Copyright 2018 Library Journal, LLC Used with permission.



Kirkus

September 1, 2018
"Das war es denn wohl. That takes care of that." An overstuffed masterwork of late European modernism by German writer Johnson (1934-1984).Hailed by Günter Grass as the most significant East German writer, Johnson left his homeland in 1959, dying at the age of 49 in England. From 1966 to 1968, though, he lived in New York, where he wrote the tetralogy called Jahrestage. Likened to Joyce's Ulysses, it's really a kind of Joseph Cornell box in words, a vast montage stretching from August 1967 to August 1968. The narrator, Gesine Cresspahl, lives in self-exile on the Upper West Side, working as a translator, trying to raise a daughter, Marie, by herself. Gesine is too young to have been complicit in the crimes of the Third Reich, but she saw them unfold, enabled by those who stood by, some of whose uniforms have merely changed colors in the years since the war ended even as other things have remained the same. The Levy's Jewish rye ads on the New York subway, for instance, bear ominous signs of old: "There tend to be swastikas drawn on these posters," remarks Gesine after reflecting on both a moment of wartime history and the opening of baseball season. "It's true that they aren't drawn correctly...but tonight I saw one more of them than I did this morning." Past feeds into present and flows backward as Gesine travels in time and space to places like New Orleans and San Francisco in a time of torment. She sighs, "This summer is over, it's now our future past, that's what we can expect from life." Her diary--which is to say, Johnson's 2,000-page novel--touches on Vietnam, World War II, postwar Eastern Europe, the inhumane conditions of that New York subway system and the humanity of its riders ("Marie was always given a greater amount of breathing room than she needed"), the triumph of despair, and countless other topics.A rich book to be read slowly and thoughtfully, from a writer too little known today.
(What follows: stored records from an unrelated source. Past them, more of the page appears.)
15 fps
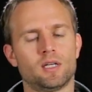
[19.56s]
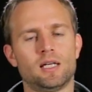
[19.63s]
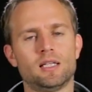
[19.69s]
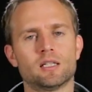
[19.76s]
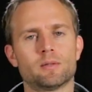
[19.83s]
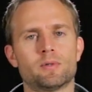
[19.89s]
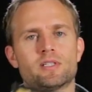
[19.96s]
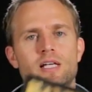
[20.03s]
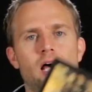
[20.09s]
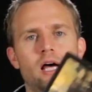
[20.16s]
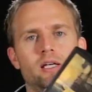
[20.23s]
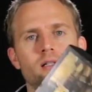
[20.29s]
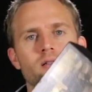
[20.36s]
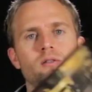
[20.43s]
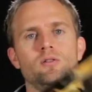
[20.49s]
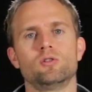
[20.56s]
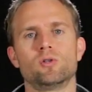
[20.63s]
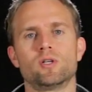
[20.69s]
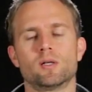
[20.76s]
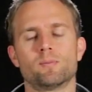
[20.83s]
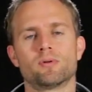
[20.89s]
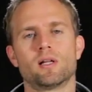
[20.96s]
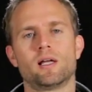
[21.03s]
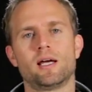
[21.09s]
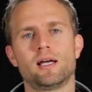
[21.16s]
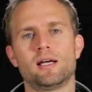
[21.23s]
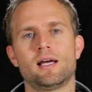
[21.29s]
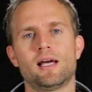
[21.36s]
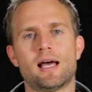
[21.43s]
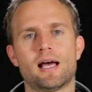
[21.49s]
In Libertalia, you get to play
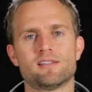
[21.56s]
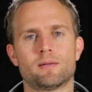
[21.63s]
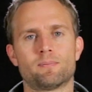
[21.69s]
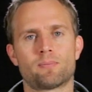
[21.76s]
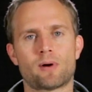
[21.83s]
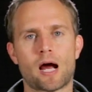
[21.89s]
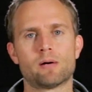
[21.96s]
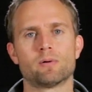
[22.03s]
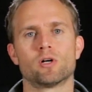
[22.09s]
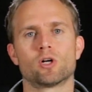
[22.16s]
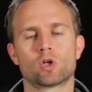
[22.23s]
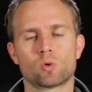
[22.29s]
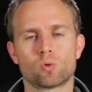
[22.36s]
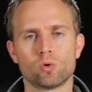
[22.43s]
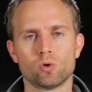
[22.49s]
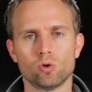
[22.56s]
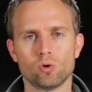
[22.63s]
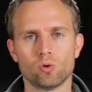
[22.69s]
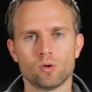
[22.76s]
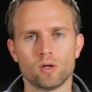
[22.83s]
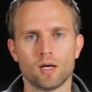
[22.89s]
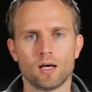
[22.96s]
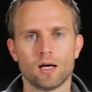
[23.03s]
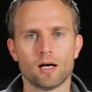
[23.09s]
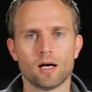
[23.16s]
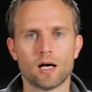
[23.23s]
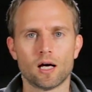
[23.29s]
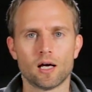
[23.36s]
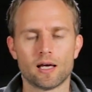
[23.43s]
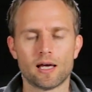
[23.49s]
as a pirate crew,
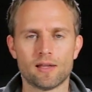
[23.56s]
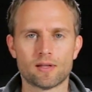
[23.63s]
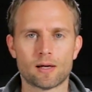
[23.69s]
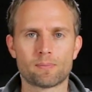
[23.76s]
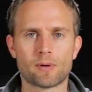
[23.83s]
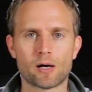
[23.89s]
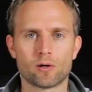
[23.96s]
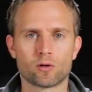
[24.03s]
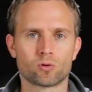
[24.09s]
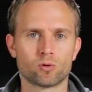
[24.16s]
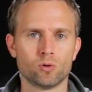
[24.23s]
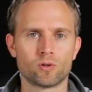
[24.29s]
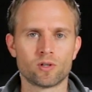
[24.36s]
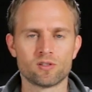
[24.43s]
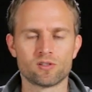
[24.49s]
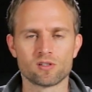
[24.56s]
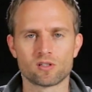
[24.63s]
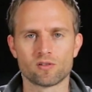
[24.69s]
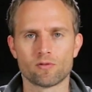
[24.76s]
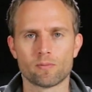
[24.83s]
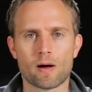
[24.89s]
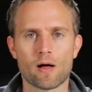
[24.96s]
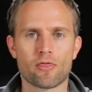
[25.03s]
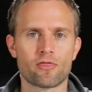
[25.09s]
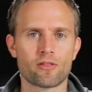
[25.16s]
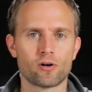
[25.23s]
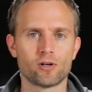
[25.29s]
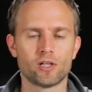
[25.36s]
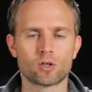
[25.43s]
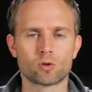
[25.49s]
and that pirate crew consists of about
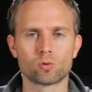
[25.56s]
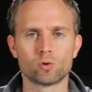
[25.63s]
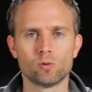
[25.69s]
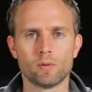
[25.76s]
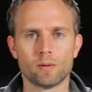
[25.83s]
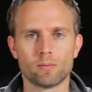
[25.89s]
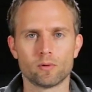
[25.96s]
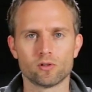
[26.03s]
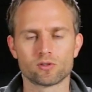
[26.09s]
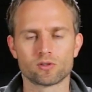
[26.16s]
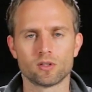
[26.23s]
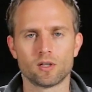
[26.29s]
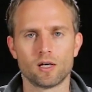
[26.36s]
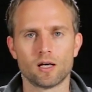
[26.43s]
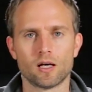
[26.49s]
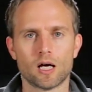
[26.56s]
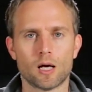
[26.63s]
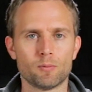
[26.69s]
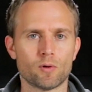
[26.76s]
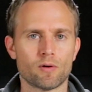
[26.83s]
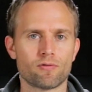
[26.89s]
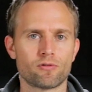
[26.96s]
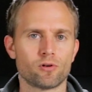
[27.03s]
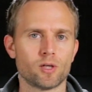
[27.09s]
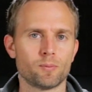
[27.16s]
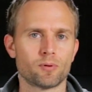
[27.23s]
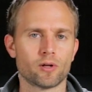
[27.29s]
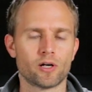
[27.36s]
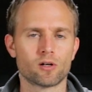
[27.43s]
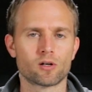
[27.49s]
30 crew members. You have 30
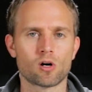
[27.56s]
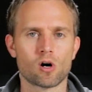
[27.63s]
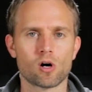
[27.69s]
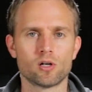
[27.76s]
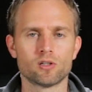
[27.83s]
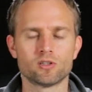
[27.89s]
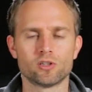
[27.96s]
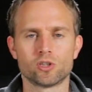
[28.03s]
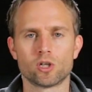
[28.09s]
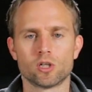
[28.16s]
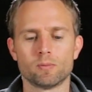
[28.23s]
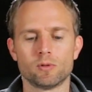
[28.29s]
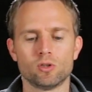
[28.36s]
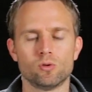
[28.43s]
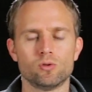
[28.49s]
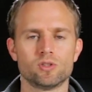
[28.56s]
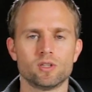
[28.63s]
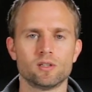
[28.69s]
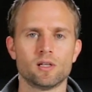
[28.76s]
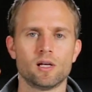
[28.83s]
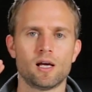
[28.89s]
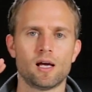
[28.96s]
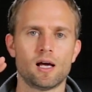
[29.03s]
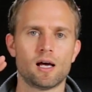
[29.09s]
player cards that you're going to be using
COPYRIGHT(2018) Kirkus Reviews, ALL RIGHTS RESERVED.



Publisher's Weekly

Starred review from September 24, 2018
In this sprawling multivolume novel, the events of one woman’s life over the course of a year in New York hearken back to several decades’ worth of German history and political upheaval. Gesine Cresspahl is a German woman in her mid-30s who lives with her daughter in New York and works for a bank. Johnson’s novel opens in the late summer of 1967, and proceeds through the following year day by day, with all of the political turmoil that that entails—both in the United States and behind the Iron Curtain. Interspersed with this are occasional meditations on the New York Times and, more prominently, the story of Gesine’s family over the course of her early life. In this way, Johnson covers the rise of fascism in Germany, the wartime experience there, and the separation of the nation into East and West. The novel’s 1967 segments occasionally trace the aftereffects of fascism and sometimes parallel the tumultuous American politics of the moment, including the assassinations of Martin Luther King Jr. and Robert F. Kennedy. Johnson keeps the line between past and present murky, which seems in keeping with his larger points about the nature of history as it’s remembered versus history as it’s lived. The growing political consciousness of Gesine’s daughter, Marie, provides a wonderful counterpoint to the novel’s themes of crises personal, national, and global. This is a haunting and unforgettable portrait of the momentous and the historical.